Questi atteggiamenti vessatori da parte di Associazione 21 luglio hanno portato alle dimissioni di altri due dipendenti "storici" dell’Associazione — che si sommano alle precedenti quattro, per un totale di sei dimissioni negli ultimi due anni — lavoratrici e lavoratori con contratto a tempo indeterminato, messi nelle condizioni economiche e psicologiche di lasciare il posto di lavoro in cui avevano investito anni di esperienza e impegno.

Nell'ambito dell'agitazione sindacale si registrano inoltre tre nuove gravi decisioni del Consiglio Direttivo: la brusca interruzione (imposta senza confronto e senza alcuna possibilità di mediazione) di due proficui tirocini formativi attivi da tempo tra Associazione 21 luglio e ASL che coinvolgevano persone in condizioni di fragilità; il mancato rinnovo dei contratti di prestazione occasionale di nove persone coinvolte in un percorso di empowement di comunità con la conseguente interruzione dei due servizi da loro gestiti presso il Polo ex Fienile e rivolti alle famiglie del quartiere; l’allontanamento di un ex tirocinante in condizioni di fragilità dall’attività del Polo che ha reso necessaria l’autorizzazione da parte del Consiglio Direttivo a una sua partecipazione, anche informale, agli eventi aperti al territorio.

La dirigenza di Associazione 21 luglio ha giustificato queste decisioni, improvvise e imposte senza alcun confronto, menzionando un presunto "clima" interno tossico e gli "ultimi accadimenti di dicembre” che hanno coinvolto lavoratrici e lavoratori iscritti al sindacato, con riferimento neanche troppo velato allo stato di agitazione dello scorso dicembre. L’ennesimo atteggiamento ritorsivo a cui siamo da anni abituati, ma che non siamo più disposti a subire.

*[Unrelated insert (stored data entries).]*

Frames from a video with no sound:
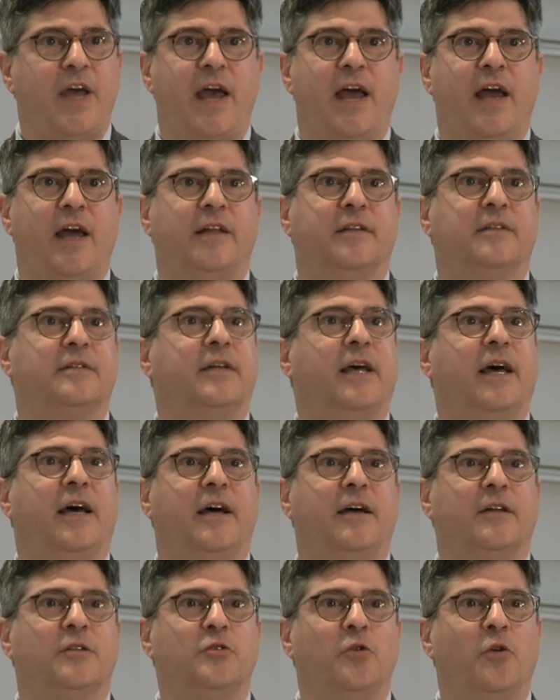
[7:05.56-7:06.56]
and
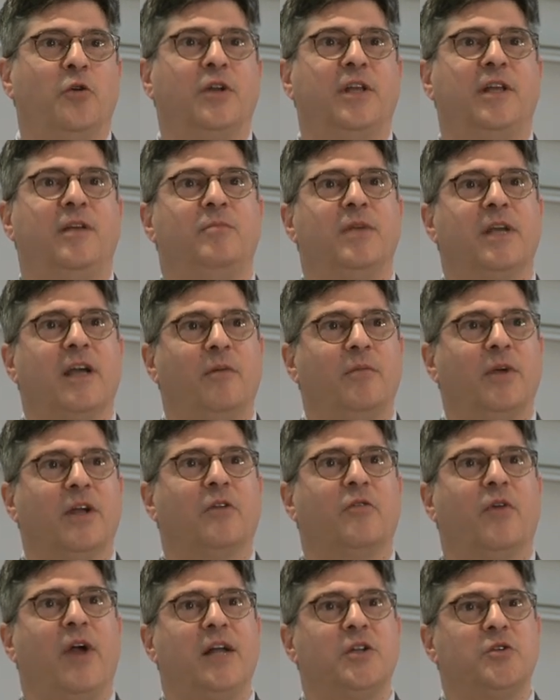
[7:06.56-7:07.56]
uh, Turkey becoming
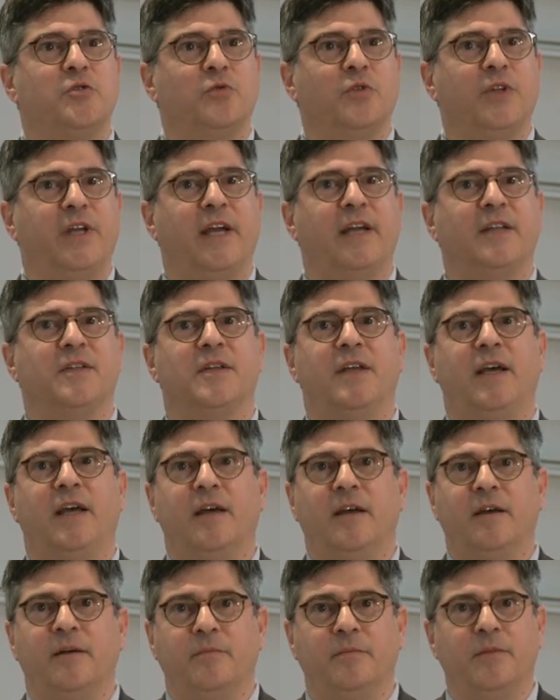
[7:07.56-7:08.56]
gradually and
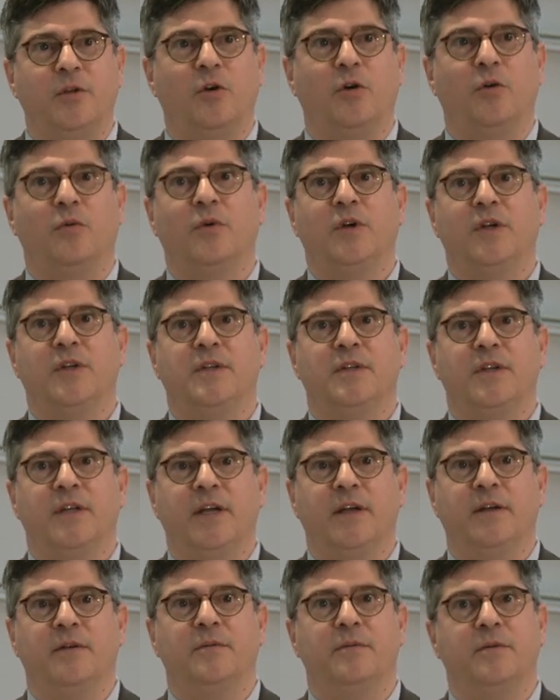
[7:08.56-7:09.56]
um, you know
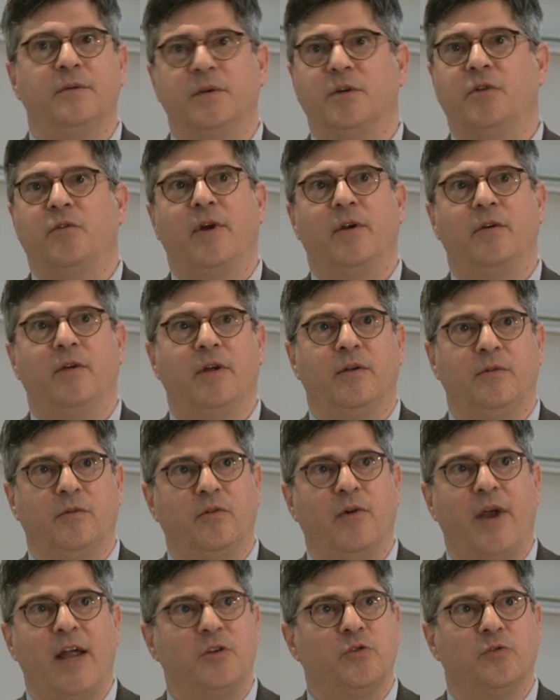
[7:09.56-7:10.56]
uh, gr- uh,
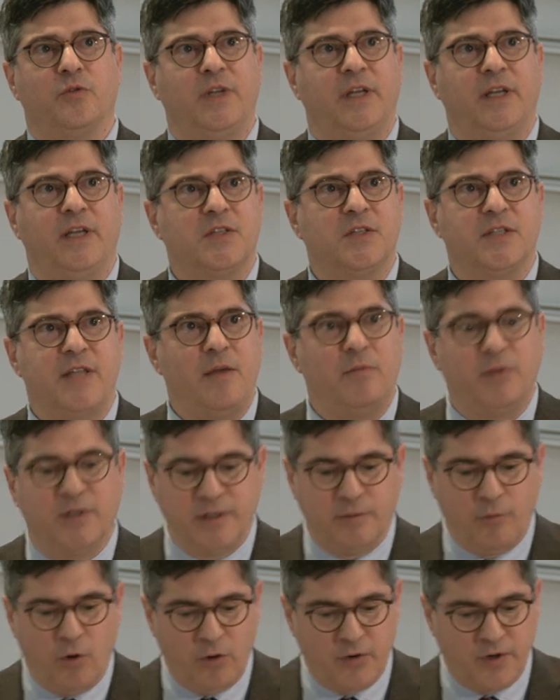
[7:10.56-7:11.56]
gradually a stable
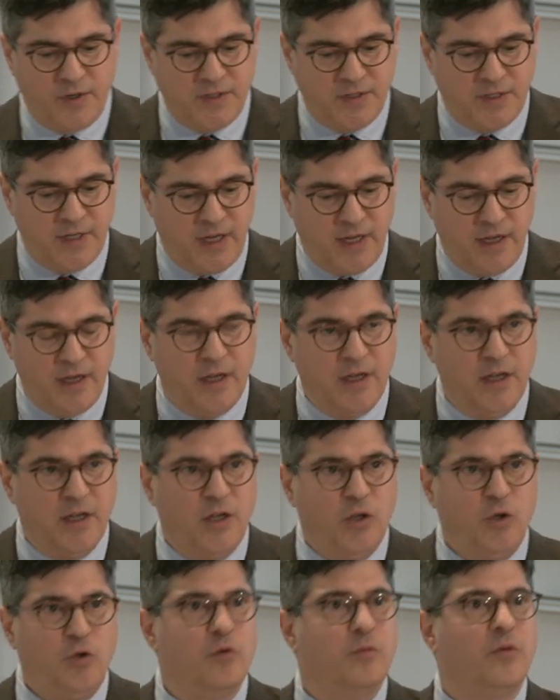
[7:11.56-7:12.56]
democracy,
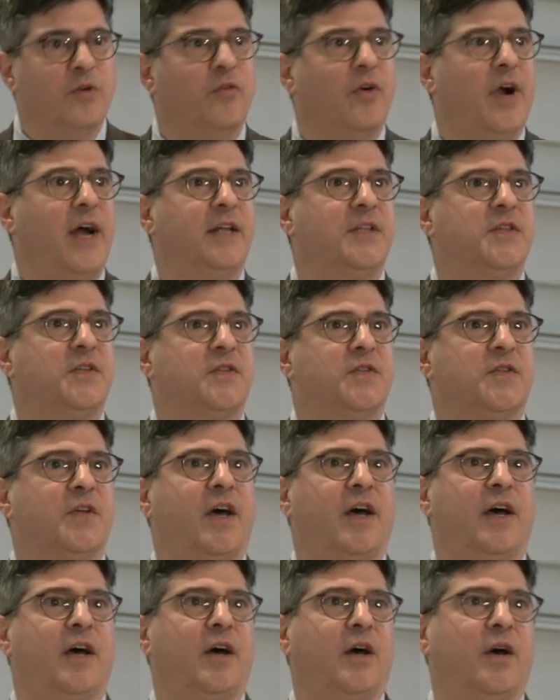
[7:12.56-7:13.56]
human rights
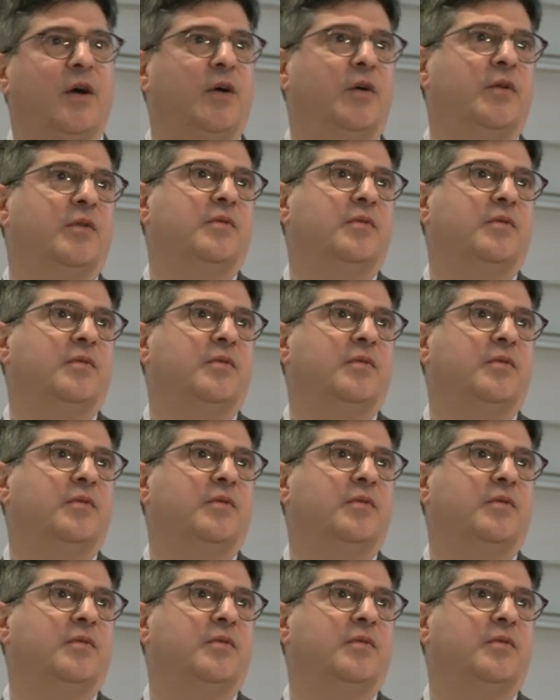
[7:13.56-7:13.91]
uh,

È opportuno riconoscere come, grazie all'intervento del sindacato, il Consiglio Direttivo abbia riaperto nelle ultime settimane un canale di comunicazione con le collaboratrici a cui a gennaio non erano stati rinnovati i contratti di prestazione occasionale: un’altra dimostrazione concreta dell’importanza delle azioni sindacali in Associazione 21 luglio.

Infine, è utile ricordare come, durante lo sciopero di luglio, lavoratrici e lavoratori avessero avvertito che le intenzioni della dirigenza di Associazione 21 luglio erano quelle di non rinnovare i contratti alle nove persone coinvolte nel percorso di empowerment e di svuotare progressivamente il Polo ex Fienile di molte delle sue progettualità legate al quartiere. L'Associazione aveva smentito tramite un post le parole delle lavoratrici e dei lavoratori in sciopero; eppure tutto ciò che era stato denunciato si sta verificando, a dimostrazione di come il Consiglio Direttivo di Associazione 21 luglio riesca a negare persino l'evidenza.

Sono ormai mesi che non vengono presentati progetti per il territorio di Tor Bella Monaca, che il personale impiegato al Polo viene progressivamente messo da parte e ostacolato nello svolgimento delle quotidiane attività lavorative e che alcune delle attività del Polo vengono interrotte o compromesse da scelte che non seguono altra logica se non quella della ritorsione.

Ci domandiamo perché il Comune di Roma non abbia ancora convocato USB e le lavoratrici e i lavoratori iscritti nonostante i numerosi stati di agitazione, diversi comunicati sulle inadeguate condizioni lavorative, una denuncia ai danni di un sindacalista e uno sciopero.  Come mai il Comune di Roma non si fa garante dei diritti delle lavoratrici e dei lavoratori che sostiene di voler tutelare?

Siamo preoccupati — lo ribadiamo — per il benessere psicofisico del personale dipendente di Associazione 21 luglio e per il futuro del Polo ex Fienile e delle attività che lo animano. Ci auguriamo che la presente agitazione sindacale sia finalmente risolutiva e conduca a un clima migliore tra quello che resta del personale iscritto al sindacato (viste le sei dimissioni volontarie su otto del personale iscritto) e il Consiglio Direttivo.